Investors have been rolling out the welcome mat for the Spectre ICO, whose issuer is a broker-less financial trading platform. Instead of brokers, trades are governed by smart contracts on the blockchain. The company boasts a decentralized liquidity pool on the Ethereum blockchain and a platform that facilitates digital options and retail foreign exchange trading. While investors trade against Spectre’s liquidity pool, similar to a traditional exchange, Spectre is different in that the liquidity pool is owned by investors of the company’s ICO. As a result, token holders have a stake in Spectre’s profitability.

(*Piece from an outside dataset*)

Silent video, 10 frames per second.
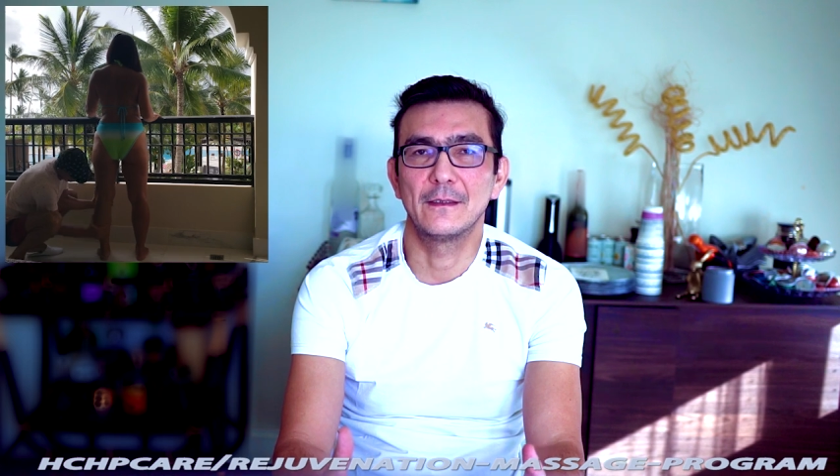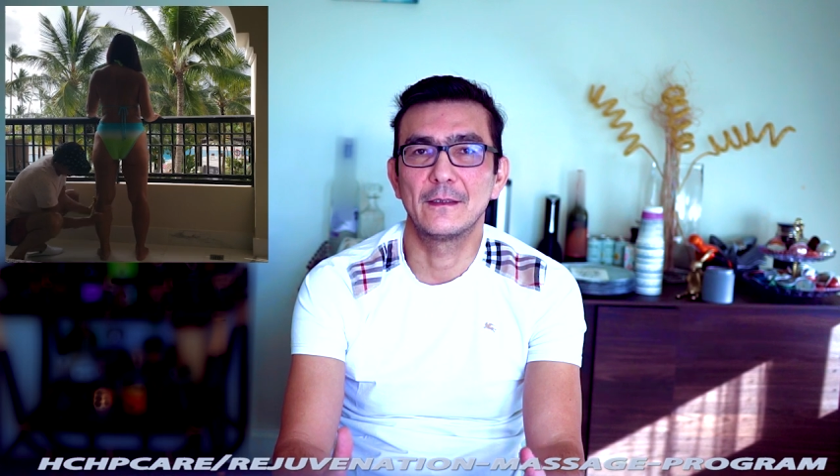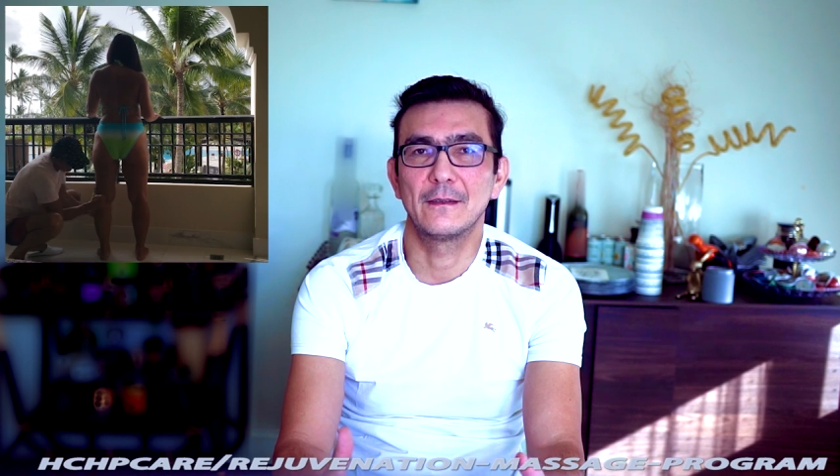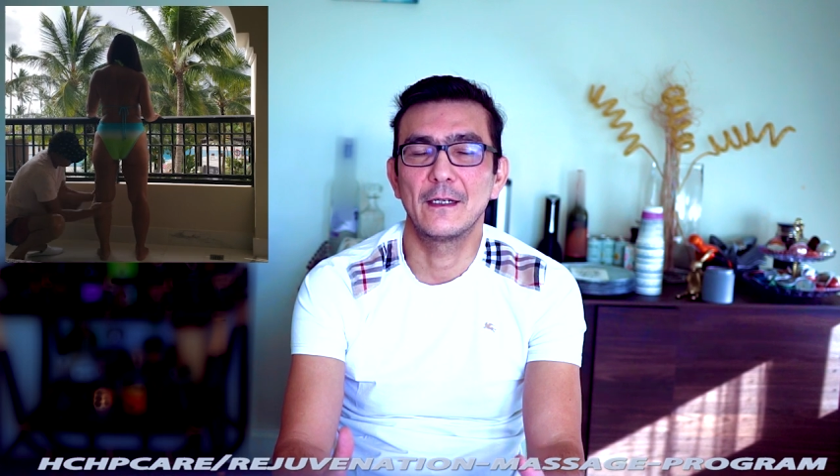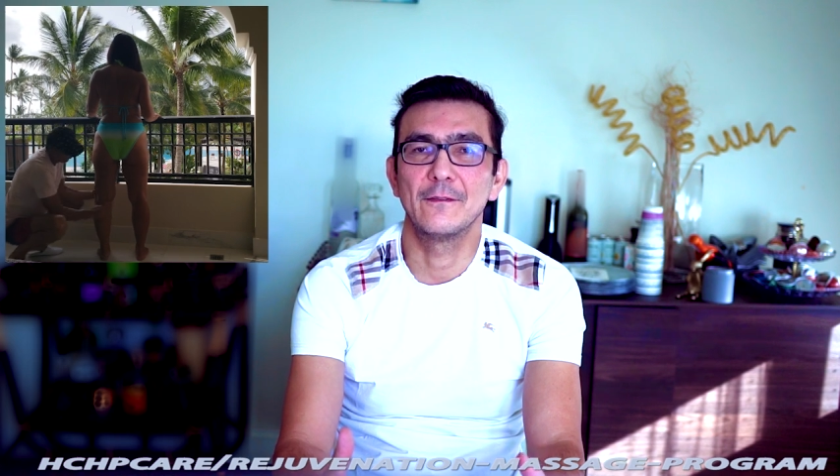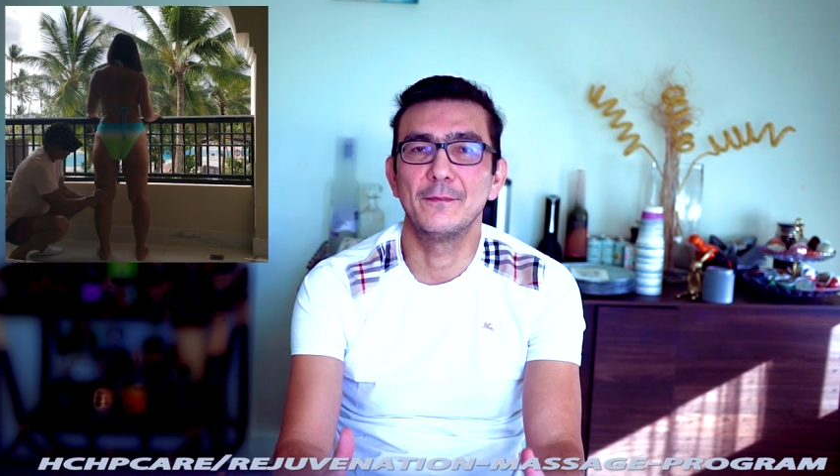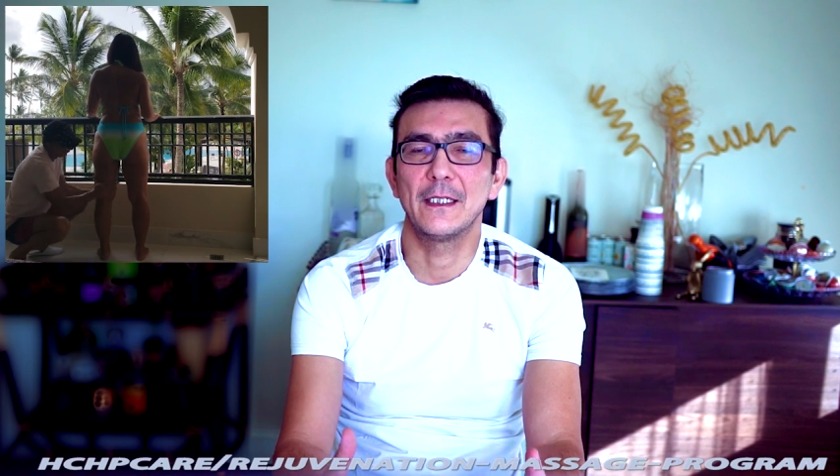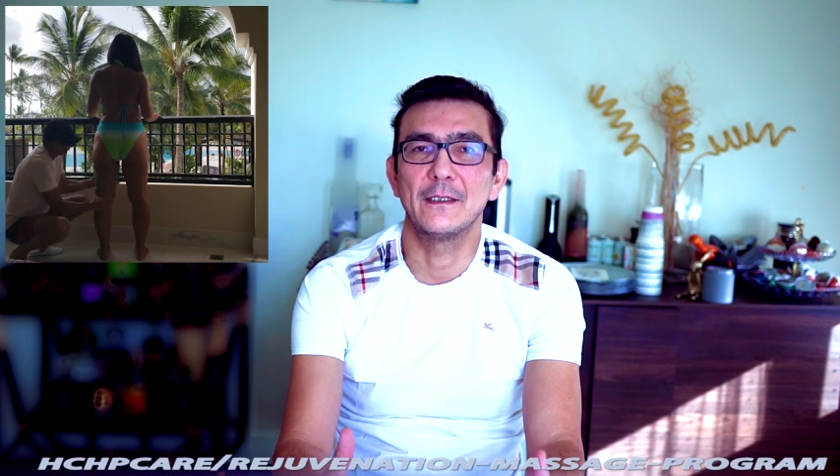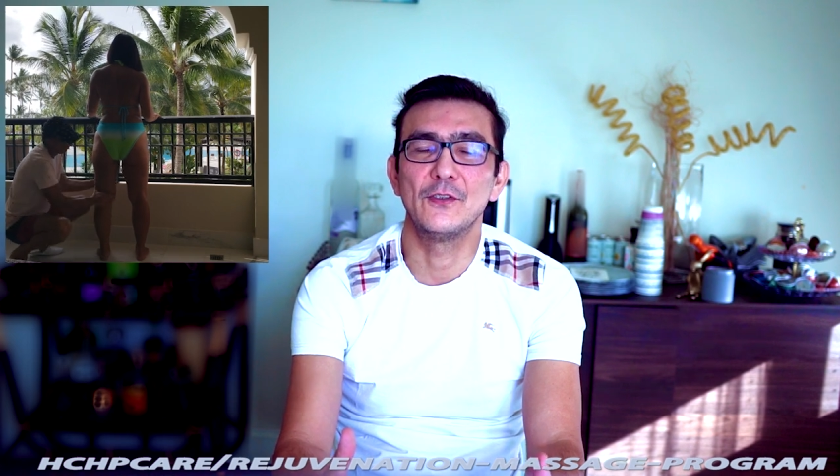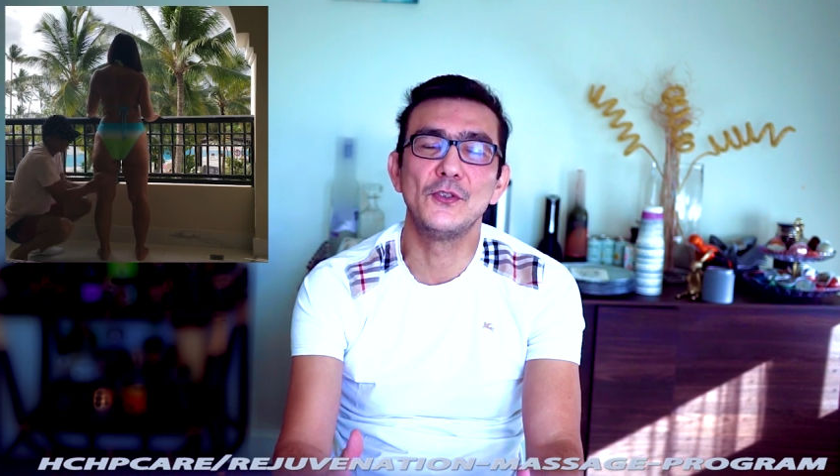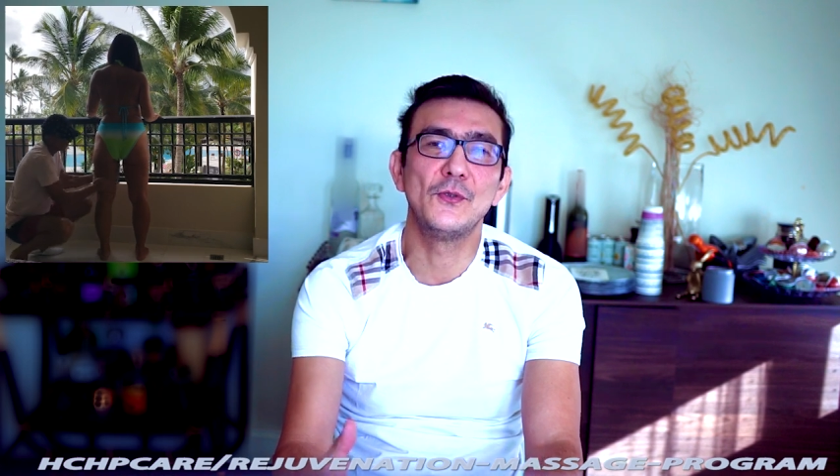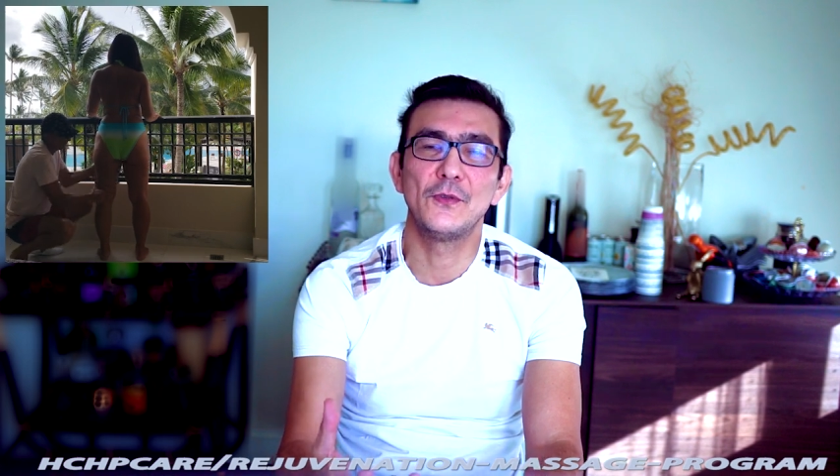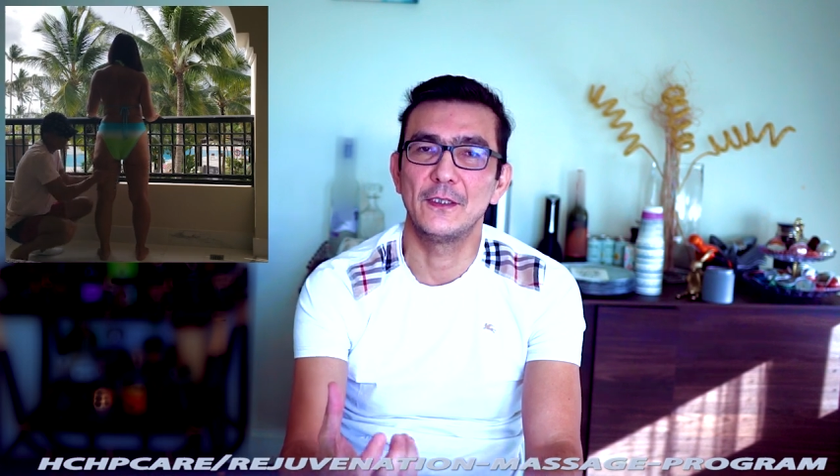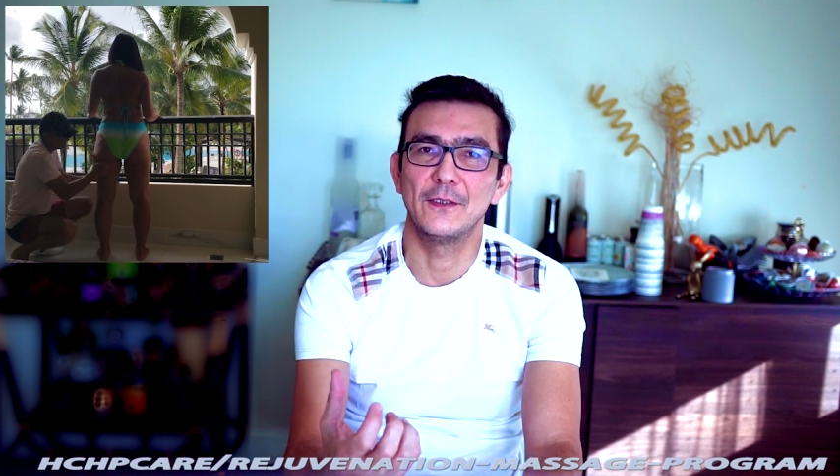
образование крови,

So far, the Spectre ICO has raised nearly USD 15 million, or about 33,000 ETH, across more than 5,000 contributions and there’s still another day to go on the token sale. Investors are no doubt responding to the startup’s maturity compared to other upcoming ICOs, as the British Virgin Island startup’s product has moved beyond just a concept and is in alpha stage with a trading platform for users to test. The company is targeting the end of Q1 2018 for the launch of its Ethereum-based platform.

Once the Spectre ICO is complete, the company’s digital tokens will be available for trading on cryptocurrency exchanges. Spectre offers two tokens: one that they consider a utility and another that is a dividend token. The dividend token entitles investors to payouts as part of the startup’s profit sharing business model.

The dividend token sounds as though it would fit the definition of a security in the United States, where regulators are clamping down on upcoming ICOs, but the Spectre ICO has blocked US buyers from participating in its deal. Incidentally, Spectre’s management team is comprised of traditional investment banking alums from the likes of Goldman Sachs, Deutsche Bank and JPMorgan.